Alors, n’ayant plus faim, c’est par plaisir qu’il tue.
Ainsi faisait Gisors : sans amour, sans désir,
Dans le rapt d’une vierge il cherchait le plaisir.
Il ne vit même pas cette tête éplorée,
Plus belle que jamais. Dès le matin parée
Pour s’unir à l’époux que choisissait son cœur,
On l’avait à la nuit, à l’heure du voleur,
Lâchement enlevée à sa pauvre chaumière.

Il lui semblait de loin entendre sa prière ;
Puis il voyait aussi le malheureux Huguet
Bâillonné, maintenu, tandis qu’il divaguait,
Fou de douleur, râlant à fendre sa poitrine,
Appelant sur Gisors la vengeance divine,
Criant grâce ou pleurant comme un enfant soumis,
Voulant baiser les pieds de ses vils ennemis !

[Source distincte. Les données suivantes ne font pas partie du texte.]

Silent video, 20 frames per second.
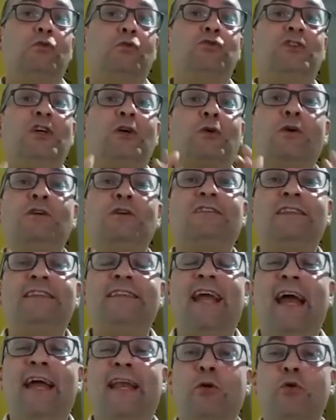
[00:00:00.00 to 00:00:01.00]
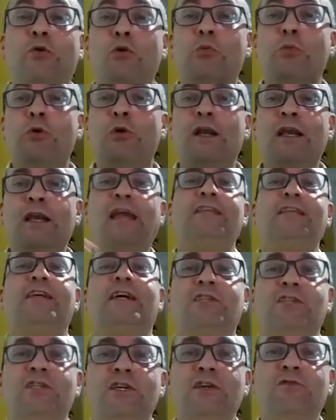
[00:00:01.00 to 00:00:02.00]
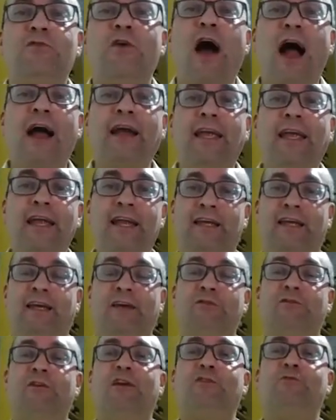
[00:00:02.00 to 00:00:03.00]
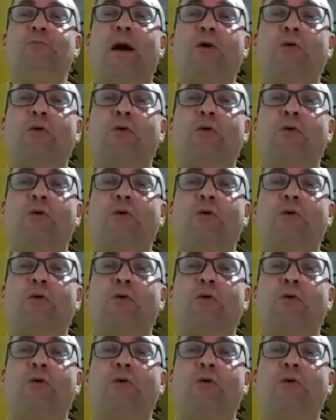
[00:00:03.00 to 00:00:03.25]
se considera como cliente ativo aquele que fez umaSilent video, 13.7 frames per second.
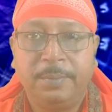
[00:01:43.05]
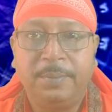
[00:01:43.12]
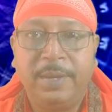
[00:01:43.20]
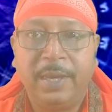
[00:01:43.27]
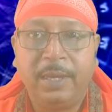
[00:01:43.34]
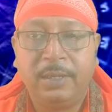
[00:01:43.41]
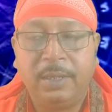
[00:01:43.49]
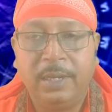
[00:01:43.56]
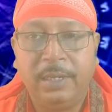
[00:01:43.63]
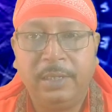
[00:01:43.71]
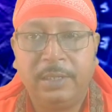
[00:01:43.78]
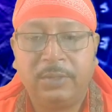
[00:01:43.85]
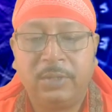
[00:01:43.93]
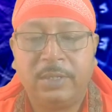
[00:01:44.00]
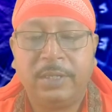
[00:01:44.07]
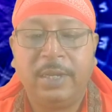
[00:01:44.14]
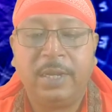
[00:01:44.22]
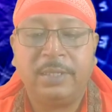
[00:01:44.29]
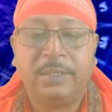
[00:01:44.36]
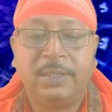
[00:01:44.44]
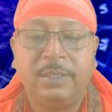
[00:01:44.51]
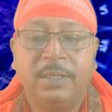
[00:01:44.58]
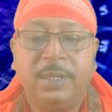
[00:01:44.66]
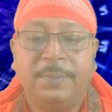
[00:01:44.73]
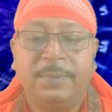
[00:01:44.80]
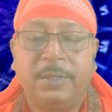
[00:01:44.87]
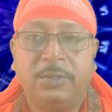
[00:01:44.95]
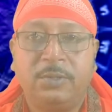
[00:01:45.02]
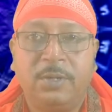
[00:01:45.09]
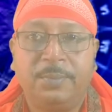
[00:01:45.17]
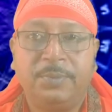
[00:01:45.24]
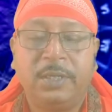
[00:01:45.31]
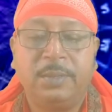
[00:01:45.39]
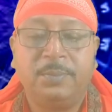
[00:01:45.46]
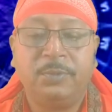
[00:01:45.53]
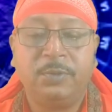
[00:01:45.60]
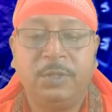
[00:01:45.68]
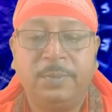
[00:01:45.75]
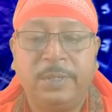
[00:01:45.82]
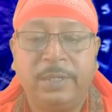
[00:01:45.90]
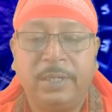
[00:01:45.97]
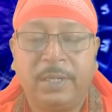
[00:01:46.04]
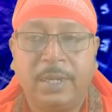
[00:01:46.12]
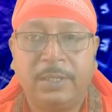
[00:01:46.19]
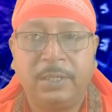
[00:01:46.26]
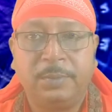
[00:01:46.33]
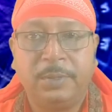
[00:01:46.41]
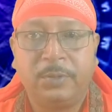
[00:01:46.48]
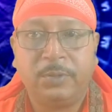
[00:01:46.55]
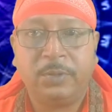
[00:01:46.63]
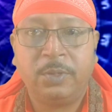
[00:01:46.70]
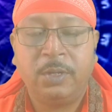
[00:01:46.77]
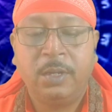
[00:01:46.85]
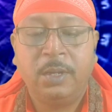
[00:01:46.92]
ব্যয় এড়িয়ে চলাটাই আজকের দিনে আপনাদের সবথেকে বুদ্ধিমানের কাজ হবে কোনো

Gisors court vers le lit. Un soupir de Raymonne
L’appelle. Le soleil dans la chambre rayonne
Et met de chauds reflets aux rideaux de damas.
Gisors tombe à genoux. Il ne regarde pas
Le visage charmant qui vers lui se relève,
L’ineffable sourire éthéré comme un rêve
Flottant sur cette bouche, et ces yeux humectés
Ayant le pur éclat des célestes bontés.